With over 30 million followers (six and a half times the population of Ireland), Lady Gaga is the proverbial ‘Queen of Twitter’.  But is this astounding figure as impressive as it once was? According to a report carried out last year by StatusPeople, 71% of Gaga’s then 29 million followers were ‘fake’ (created by spamming computers) or inactive (real people who ‘consume’ rather than share information). The report concluded that the real value in a twitter following is how many retweet.

Keeping this in mind, when it comes to your own social media, do you know what to measure and why you are measuring it? A simple way of figuring this out is to have a clear SM plan in place using the following model;

IAB

By firstly identifying what your intentions are, for example you may want to identify a new target market (TMS) of 18-25 year olds who will engage with your brand. Thus articulate your objectives i.e. increase brand awareness by 100%. You can then define which KPIs are most important for you to track during a given campaign.

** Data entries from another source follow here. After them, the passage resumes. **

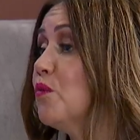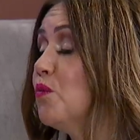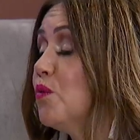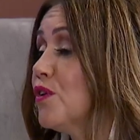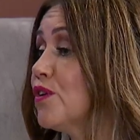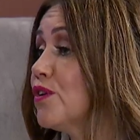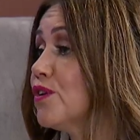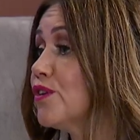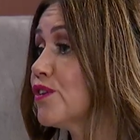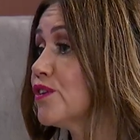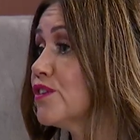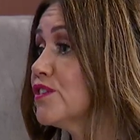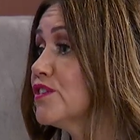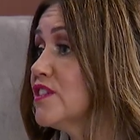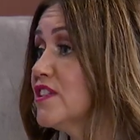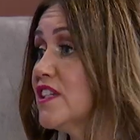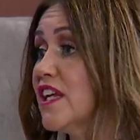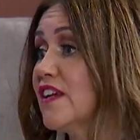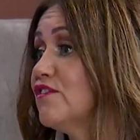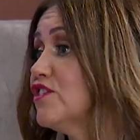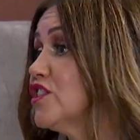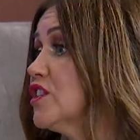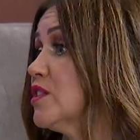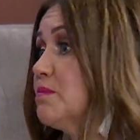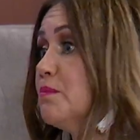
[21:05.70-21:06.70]
words.
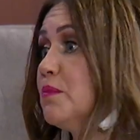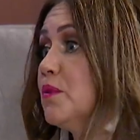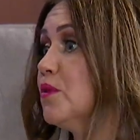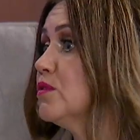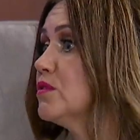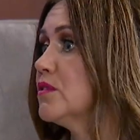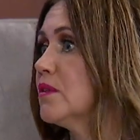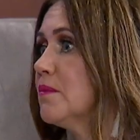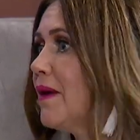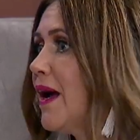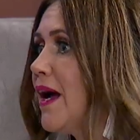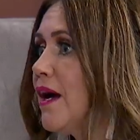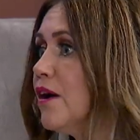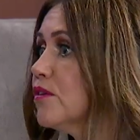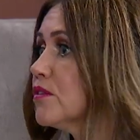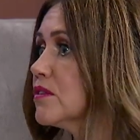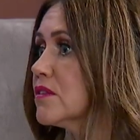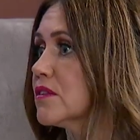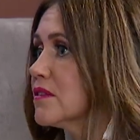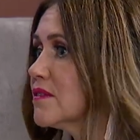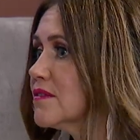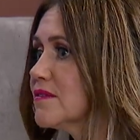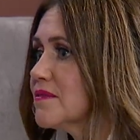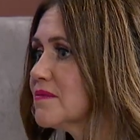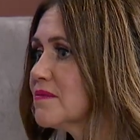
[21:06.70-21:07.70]
They've just pulled them
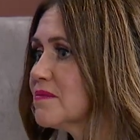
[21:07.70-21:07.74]
out.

Once this is done, you can decide which metrics will allow you to do so. First, break down the user journey into Awareness (who knows about it), Appreciation (brand engagement), Action (the required behaviour change) and Advocacy (word of mouth- the user becomes the channel). Second, measure your hard (the financials) and soft (user insights) metrics under these headings.

Finally, benchmark your results against previous SM campaigns, similar SM channels, offline activity, competitor activity and industry averages. This will give you a holistic view of the success rate of your campaign.